The scope of this task is to:

  1. Use this part of the response to set the voice used in UtteranceStore. This response should be used even if a voice was set, in case Speechoid starts aliasing voices in the future.
  2. Drop the associated hack in gerrit:607285
  3. Consider if logging is suitable if the returned voice does not match the requested voice OR the returned voice is not in the list of selectable voices
  4. Figure out how a lookup can be done against UtteranceStore when using the default voice.

Event Timeline

I think we didn't think this through enough. We still need the default voice name when requesting the cached utterance from utterance store. If the default-voice ownership resides in Speechoid, then we also need to be able to fetch this data from Wikispeech.

		if ( !$voice ) {
			// @todo We need to lookup what the default voice for this language is.
			// 1. Check default language in WAN cache.
			// 2. If not available, request default voice for language from Speechoid.
			// 2.1 Set in cache. Rather short TTL.
			// 3. Use this voice.
			// @todo Consider what happens if default voice differs between deployed
			// instances of Speechoid, e.g. during update. Should we perhaps pass down
			// the default voice to the client on the initial request to ensure the
			// same default voice per user session?
			throw new InvalidArgumentException( 'Voice must be explicitly set.' );
		}

To clarify, we can't just store 'default' as voice in utterance store as that would cause a mix of voices if the default changes in Speechoid.

Would be simpler just to add a default value in the config? It would require an extra check that the value is present and one of the available voices, but that shouldn't be a big thing to add. It's probably enough to add it to WikispeechHooks::shouldWikispeechRun().

Sebastian_Berlin-WMSE renamed this task from Make use of "voice" in Speechoid response to Specify default voice per language.Jul 23 2020, 9:11 AM
Sebastian_Berlin-WMSE updated the task description. (Show Details)
Sebastian_Berlin-WMSE set the point value for this task to 4.
Sebastian_Berlin-WMSE moved this task from Incoming to Backlog on the Wikispeech-Jobrunner board.
kalle renamed this task from Specify default voice per language to Extension is owner of default voice per language.Aug 3 2020, 12:18 PM

Change 618051 had a related patch set uploaded (by Karl Wettin (WMSE); owner: Karl Wettin (WMSE)):
[mediawiki/extensions/Wikispeech@master] Extension is owner of default voice per language

https://gerrit.wikimedia.org/r/618051

@kalle
While I believe the default voices should be owned by Speechoid (as the bit of the software which is responsible for synthesis) I agree that this is the best solution to our immediate problem.

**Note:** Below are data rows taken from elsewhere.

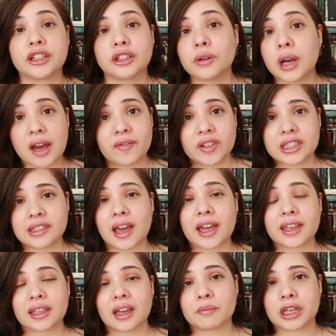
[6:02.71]
I do have a
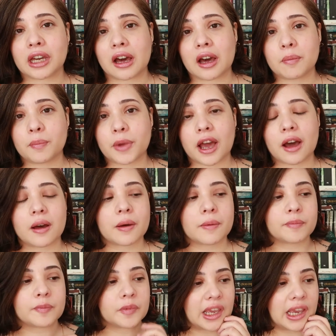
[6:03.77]
tag coming up
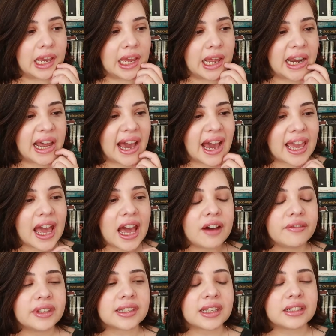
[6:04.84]
um, and I
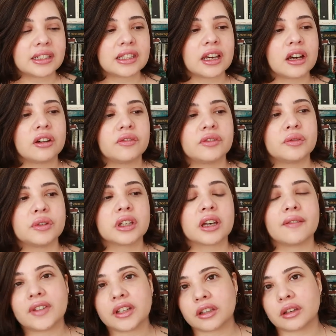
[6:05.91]
have this idea of doing
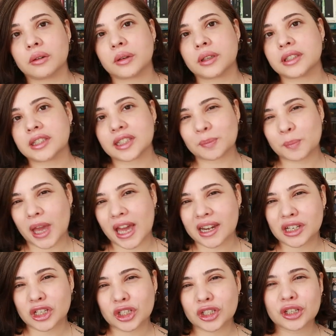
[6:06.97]
a video in
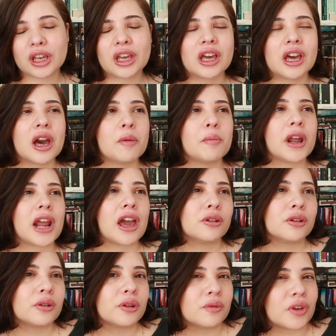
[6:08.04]
Spanish but I
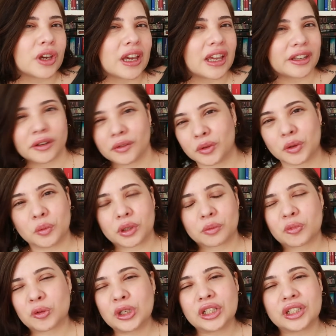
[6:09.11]
don't know if any of you would
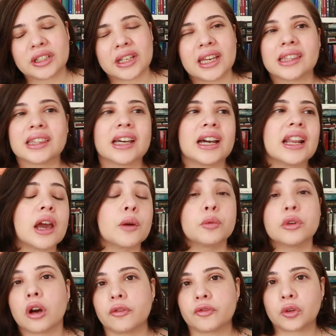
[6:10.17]
appreciate that. I
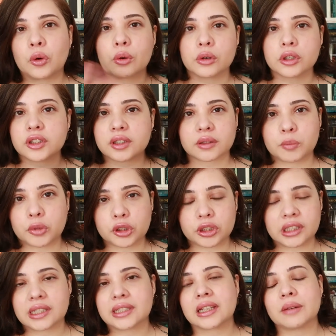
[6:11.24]
would of course
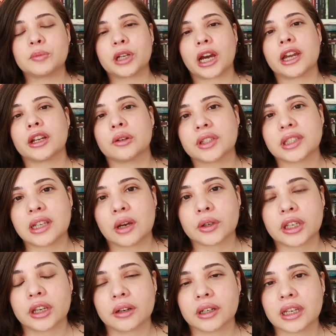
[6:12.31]
put the subtitles
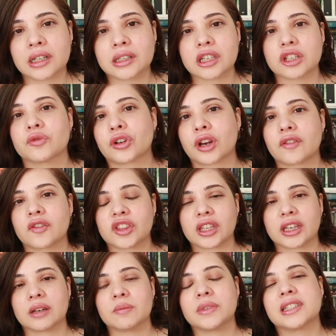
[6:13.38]
down here in English for
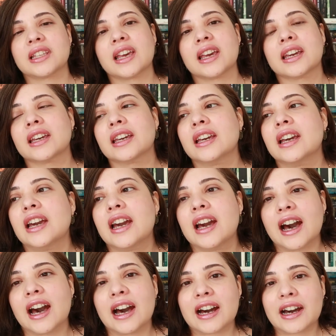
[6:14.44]
everything I'm saying.
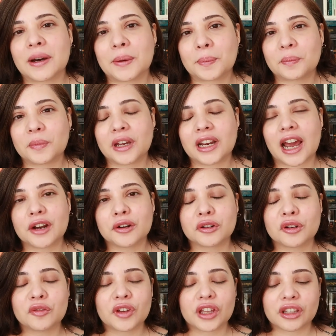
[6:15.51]
Um, but I don't
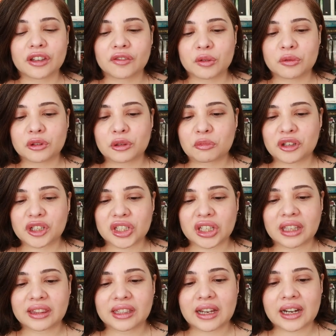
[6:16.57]
know if any of you would
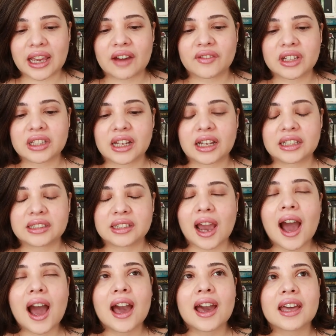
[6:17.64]
appreciate that. I have a, a
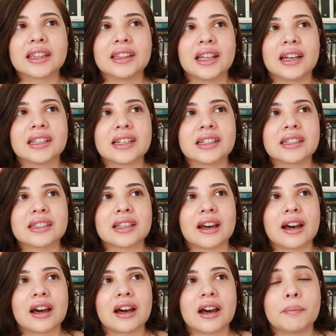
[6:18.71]
tag that
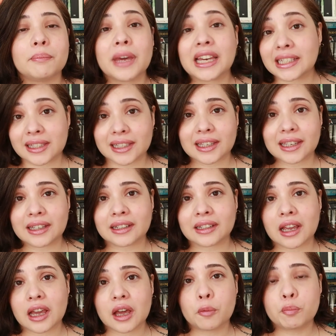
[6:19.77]
a, uh, a uh,
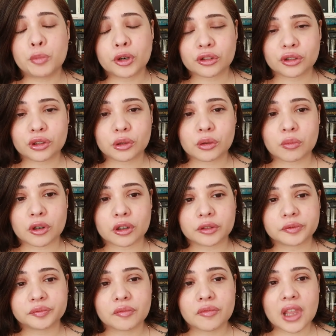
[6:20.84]
Mexican
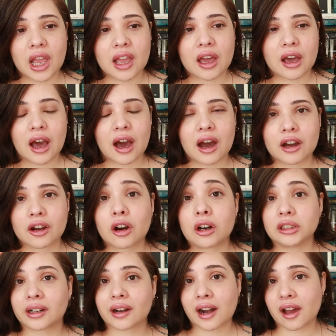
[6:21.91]
booktuber uh,
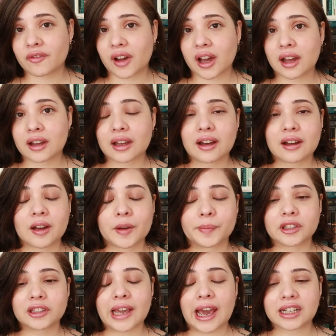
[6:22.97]
called Rafa
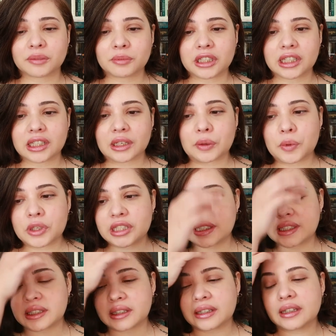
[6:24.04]
um, tagged me in, which
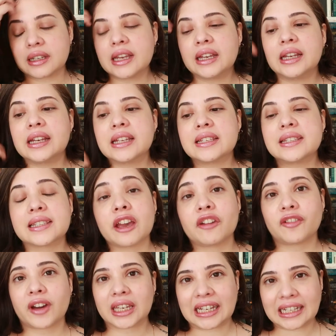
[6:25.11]
is the
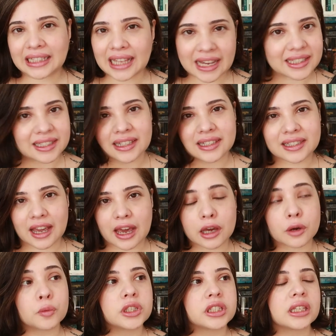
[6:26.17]
sci-fi classics
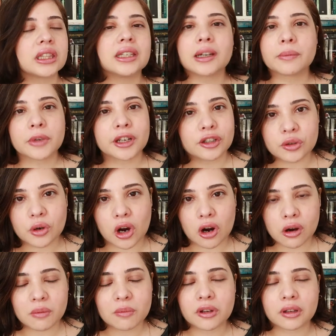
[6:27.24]
tag, which I think I'm gonna do
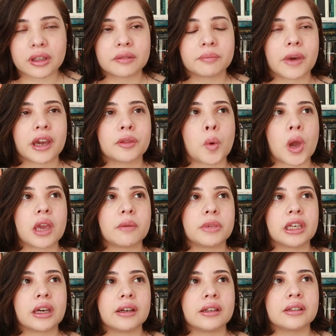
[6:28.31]
horrible in, by the way,
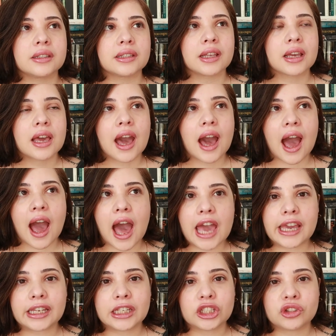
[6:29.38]
because
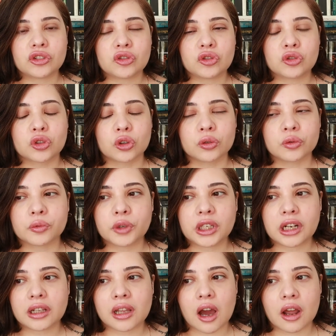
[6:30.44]
I don't
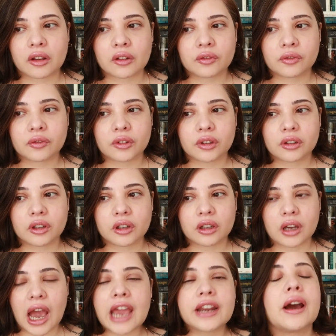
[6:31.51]
read a lot of,
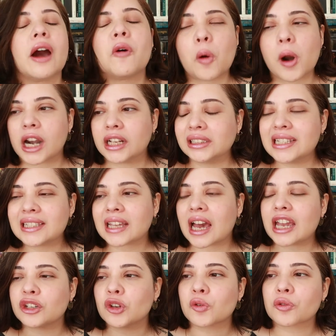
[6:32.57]
I or at least
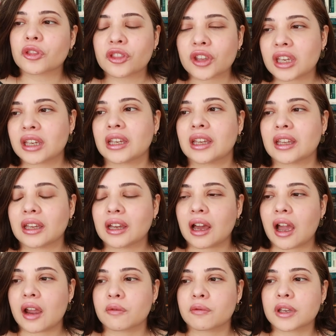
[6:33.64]
I don't think
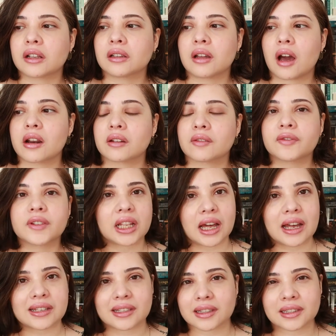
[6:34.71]
I read a lot of
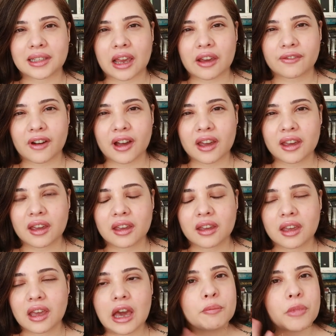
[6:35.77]
classic sci-fi,
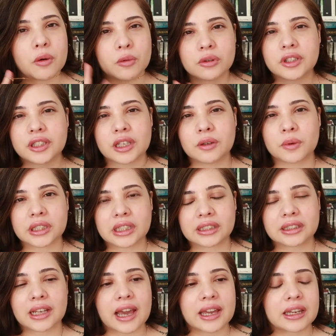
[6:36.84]
but we'll see when the
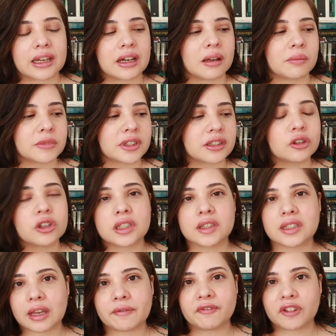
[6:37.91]
tag comes. You can
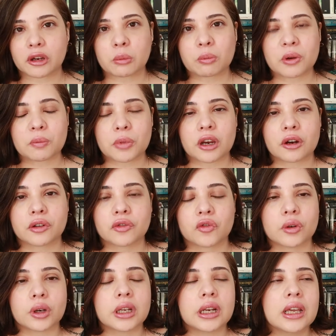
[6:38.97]
see I'm very prepared
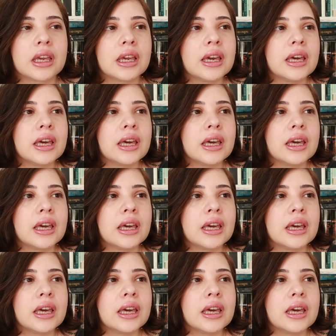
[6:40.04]
for it.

Once T257659: add language and voice to wikispeech-server output is implemented I still believe "1. Use this part of the response to set the voice used in UtteranceStore." holds true, in case of aliasing etc.

Once T260051: Add endpoint listing default voice per language is implemented we should include some info about how this can be used to set up the original configuration. But at this point it might also be worth having a job which every X requests updates the local defaults based on that list, to move ownership back to Speechoid.

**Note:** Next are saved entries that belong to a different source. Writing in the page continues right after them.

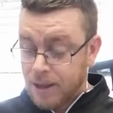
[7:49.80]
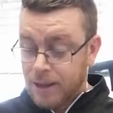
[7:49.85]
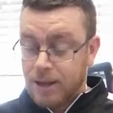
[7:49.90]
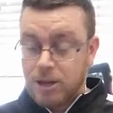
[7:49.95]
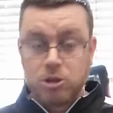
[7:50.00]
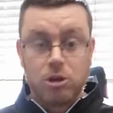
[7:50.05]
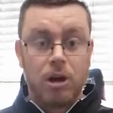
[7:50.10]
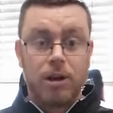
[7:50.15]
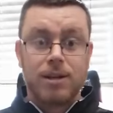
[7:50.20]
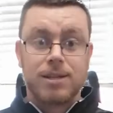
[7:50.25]

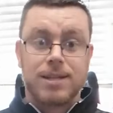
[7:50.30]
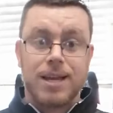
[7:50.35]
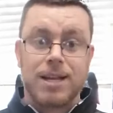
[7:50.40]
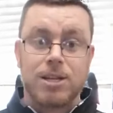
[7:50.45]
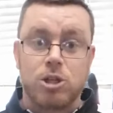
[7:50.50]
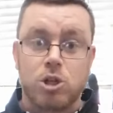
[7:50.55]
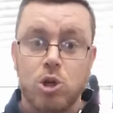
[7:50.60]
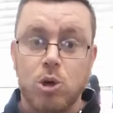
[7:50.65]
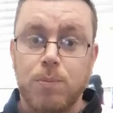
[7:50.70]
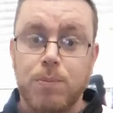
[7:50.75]
it's not an
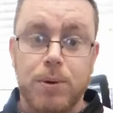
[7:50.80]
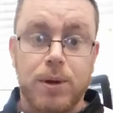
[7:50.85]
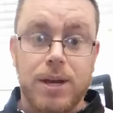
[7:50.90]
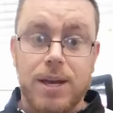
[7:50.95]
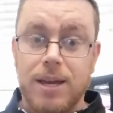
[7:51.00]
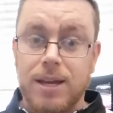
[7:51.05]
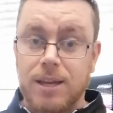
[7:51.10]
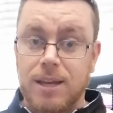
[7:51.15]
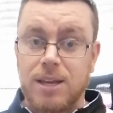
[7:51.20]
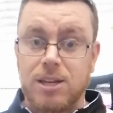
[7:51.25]
essential, but
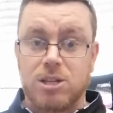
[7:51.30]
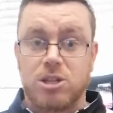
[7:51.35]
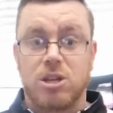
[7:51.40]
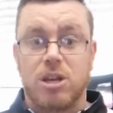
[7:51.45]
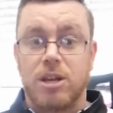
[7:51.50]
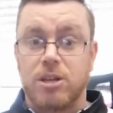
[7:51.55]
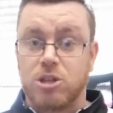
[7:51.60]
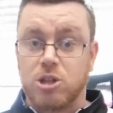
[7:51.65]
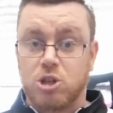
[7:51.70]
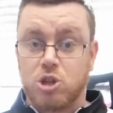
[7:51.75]

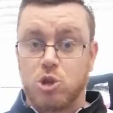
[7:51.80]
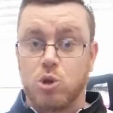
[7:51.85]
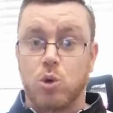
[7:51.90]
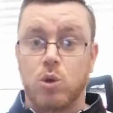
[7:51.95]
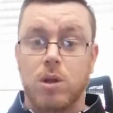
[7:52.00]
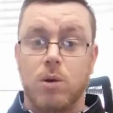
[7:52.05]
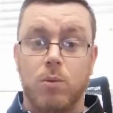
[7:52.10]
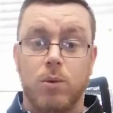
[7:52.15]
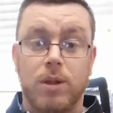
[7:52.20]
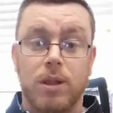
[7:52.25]
it's a tool
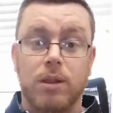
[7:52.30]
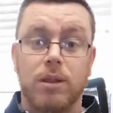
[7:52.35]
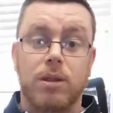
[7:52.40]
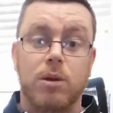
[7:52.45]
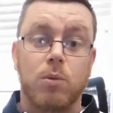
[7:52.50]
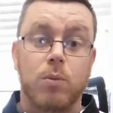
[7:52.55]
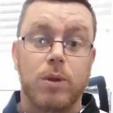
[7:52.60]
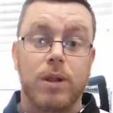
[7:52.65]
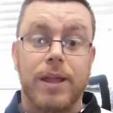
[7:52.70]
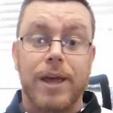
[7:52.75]
that
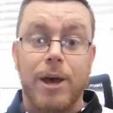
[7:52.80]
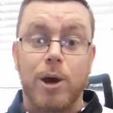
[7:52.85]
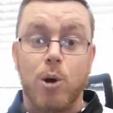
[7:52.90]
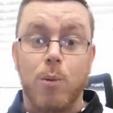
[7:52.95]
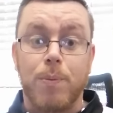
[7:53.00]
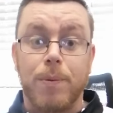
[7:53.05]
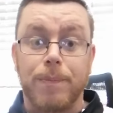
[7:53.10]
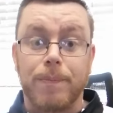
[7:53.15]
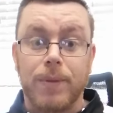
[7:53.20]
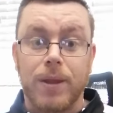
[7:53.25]
will
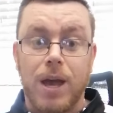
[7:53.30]
help.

Change 618051 merged by jenkins-bot:
[mediawiki/extensions/Wikispeech@master] Extension is owner of default voice per language logic

https://gerrit.wikimedia.org/r/618051

kalle renamed this task from Extension is owner of default voice per language to Extension is owner of default voice per language logic.Aug 13 2020, 2:29 PM
kalle moved this task from 🤠 This week to 🤯 Done on the User-kalle board.